Public health professionals track epidemics every day, and while the job isn’t always as glamorous as Hollywood would suggest, it is an essential public health service — one of 10 essential services, in fact.
History
Clinical medicine and public health are often intertwined, but they approach health from two very different perspectives. While medical practitioners are often focused on diagnosing, treating, and caring for the individual patient in front of them, public health takes a wider view—hat of an entire community. When done well, public health can achieve something remarkable: nothing. No outbreaks. No health concerns. No lives lost prematurely. It’s a lofty—and likely unachievable — goal, but it encompasses the most important aspect of public health. That is prevention.
The 10 essential services arose in the early 90s along with the debate over healthcare reform. At the time only three “core functions” for public health were widely recognized: assessment, policy development, and assurance. Public health leaders wanted to provide more specific guidance to health departments and policymakers tasked with protecting the health of their communities. The result was a consensus statement that outlined 10 key services within the overarching framework of the original three core functions that everyone working in public health should strive for.
Here is what they came up with.
There are systems all over the world to help sound alarms if things are amiss. While traditionally they have relied heavily on things like reporting by medical practitioners, conducting surveys, or testing lab samples, the internet has provided new ways to track epidemics in the early stages, or even before they begin. A new field called digital disease detection has emerged to help public health professionals and researchers spot outbreaks quickly by tracking key phrases on social media or combing online news reports. These systems don’t just look for infectious diseases. Monitoring the health status of a community means also looking at things like injuries, chronic diseases, and birth outcomes to see what trends — if any — exist.
This service is critical. After all, before public health officials can do anything to improve the health of a community, they must first figure out what needs to be done.
Epidemiologists collect and analyze data to figure out how diseases or health conditions are distributed in a given population, what key factors those cases have in common, and — most importantly — how that information could be applied to prevent future cases. When there’s a salmonella outbreak, epidemiologists are the ones talking to those who got sick, collecting information on what they ate, and pinpointing what food is the likely culprit so that it can be pulled from the shelves.
One of the most successful examples of this essential service in action was the Back to Sleep campaign. When epidemiologists around the world started to identify sleep position as a risk factor for sudden infant death syndrome, the American Academy of Pediatrics and other health officials in the United States launched an educational campaign urging parents to place their babies down to sleep on their backs, rather than on their stomachs or sides. Pediatricians talked about it with their patients’ families, pamphlets were passed out, and experts went on television to spread the word.
And it looks like it worked. SIDS rates dropped by over 50 percent in the years immediately following the launch of the campaign.

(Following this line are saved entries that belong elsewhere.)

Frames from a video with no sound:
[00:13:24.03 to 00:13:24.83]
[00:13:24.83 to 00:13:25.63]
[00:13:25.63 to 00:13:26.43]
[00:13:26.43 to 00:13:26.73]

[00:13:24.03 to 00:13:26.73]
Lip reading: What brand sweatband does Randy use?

For example, many public health initiatives have turned to local groups and individuals to help combat HIV in marginalized populations. Instead of using authority figures to disseminate key information, programs work within peer networks to reach those most at risk for infection. After all, who better to help influence positive change in a community than the people who are already a part of it?

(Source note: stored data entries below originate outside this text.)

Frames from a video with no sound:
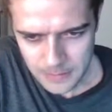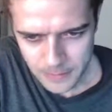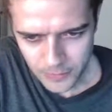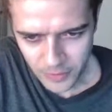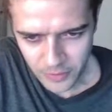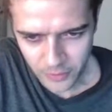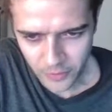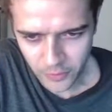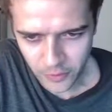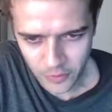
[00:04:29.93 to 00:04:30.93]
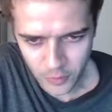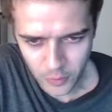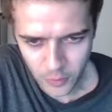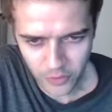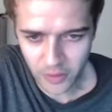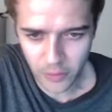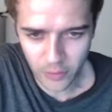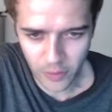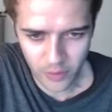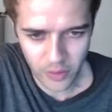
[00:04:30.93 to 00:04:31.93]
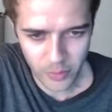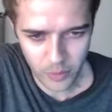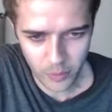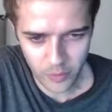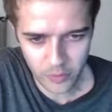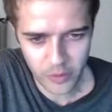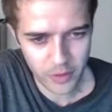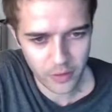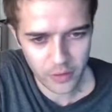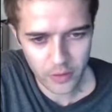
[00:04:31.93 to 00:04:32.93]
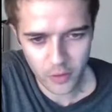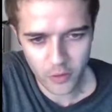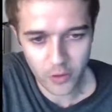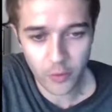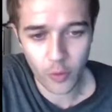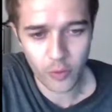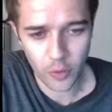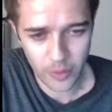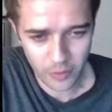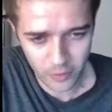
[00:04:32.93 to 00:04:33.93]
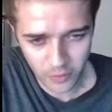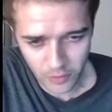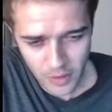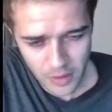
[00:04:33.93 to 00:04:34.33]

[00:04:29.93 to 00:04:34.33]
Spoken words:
The changes to secondary structure can be observed in the G4 formations,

School immunization requirements, for example, made big strides in increasing vaccination rates and, in turn, combatting vaccine-preventable diseases like measles and chickenpox. Not only did requirements work to protect individual children, but the resulting high immunization rates made it harder for diseases to circulate — a process known as herd immunity — thus helping to protect an even greater number of people in the community.
One of the biggest ways public health departments help link people to services is through public health centers. While often these centers provide direct medical care for low-income and uninsured individuals, they also often provide things like health education, counseling, and referral services. For example, the Special Supplemental Nutrition Program for Women, Infants, and Children — commonly called WIC — is often run by local health departments in an effort to ensure that all kids regardless of income have access to good nutrition in the first few years of life.

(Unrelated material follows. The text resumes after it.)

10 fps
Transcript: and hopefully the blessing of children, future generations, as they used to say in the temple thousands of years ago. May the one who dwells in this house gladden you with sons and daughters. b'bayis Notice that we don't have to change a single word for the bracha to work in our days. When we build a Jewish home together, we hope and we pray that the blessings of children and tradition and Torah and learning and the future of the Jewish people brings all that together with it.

To do this, agencies look at a wide range of factors and involve a host of different specialties. Health economists, for example, can help estimate the cost-effectiveness of a given policy change. Epidemiologists look at disease trends among participants of a particular health initiative to see if they’ve improved. Biostatisticians analyze data from surveys and medical records to determine whether certain health indicators in a given population have changed. Not only do the results from these evaluations help to improve programs, but insight gathered can also often be used for the first essential service list above.
So no, public health isn’t exactly glamorous. But it is pretty amazing.